IMAM
YUSUF HASAN (Lenox Hill Hospital Chaplain): David, how have you been? VALENTE: But he spends much of his time with the young and very sick as the pediatric chaplain at Memorial Sloan-Kettering Cancer Center in New York city. From birth to death, chaplains are there for patients and their families of all faiths at the most significant times of their lives. Seventeen-year-old David Capalbo, a Christian, was just diagnosed with leukemia three weeks ago.
IMAM HASAN (to David): Can you talk to me a little bit about your feelings, how you felt when you first heard your diagnosis, some of your feelings inside?
DAVID CAPALBO: I couldn't believe it, I thought I was going to wake up from a dream. I was shocked.

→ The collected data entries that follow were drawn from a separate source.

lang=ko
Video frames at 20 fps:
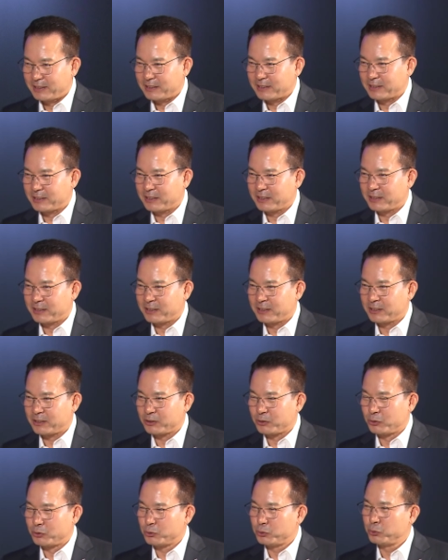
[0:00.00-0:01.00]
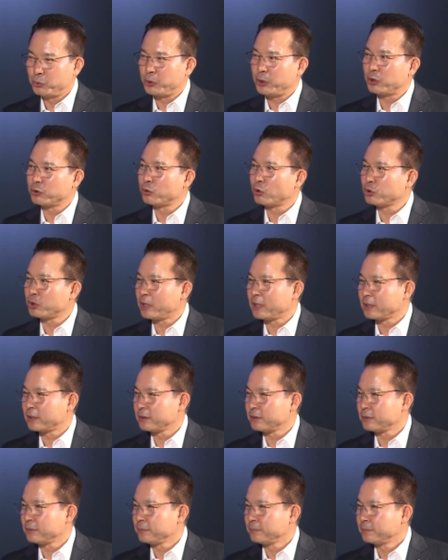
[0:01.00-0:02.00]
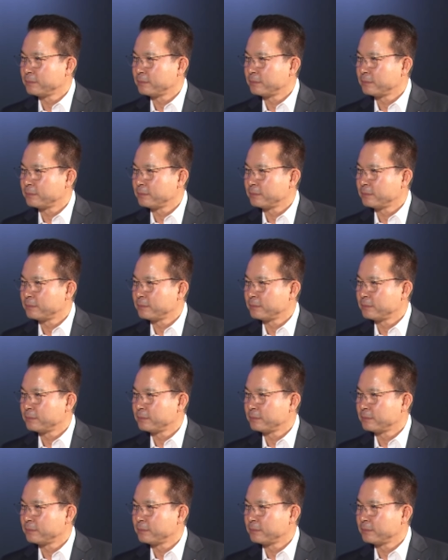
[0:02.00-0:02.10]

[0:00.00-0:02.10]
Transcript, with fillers: 어, 수위를 조절한 거죠.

IMAM HASAN: I think the most important thing for me is to be there for them, just to be there and be prepared to walk with them whatever way I have to. Do for them whatever I have to do religiously or spiritually.
(to
David): It's not easy for you, I'm sure. We'll try to work with you to make it
easy for you. And you have a right to feel a little depressed at times, and the
right to feel sad, to be angry too, if you like to be angry sometimes. What I've done to really help him is to make sure everyone gives him his space and his time to process his feelings and then let him talk to me about his feelings in a private setting.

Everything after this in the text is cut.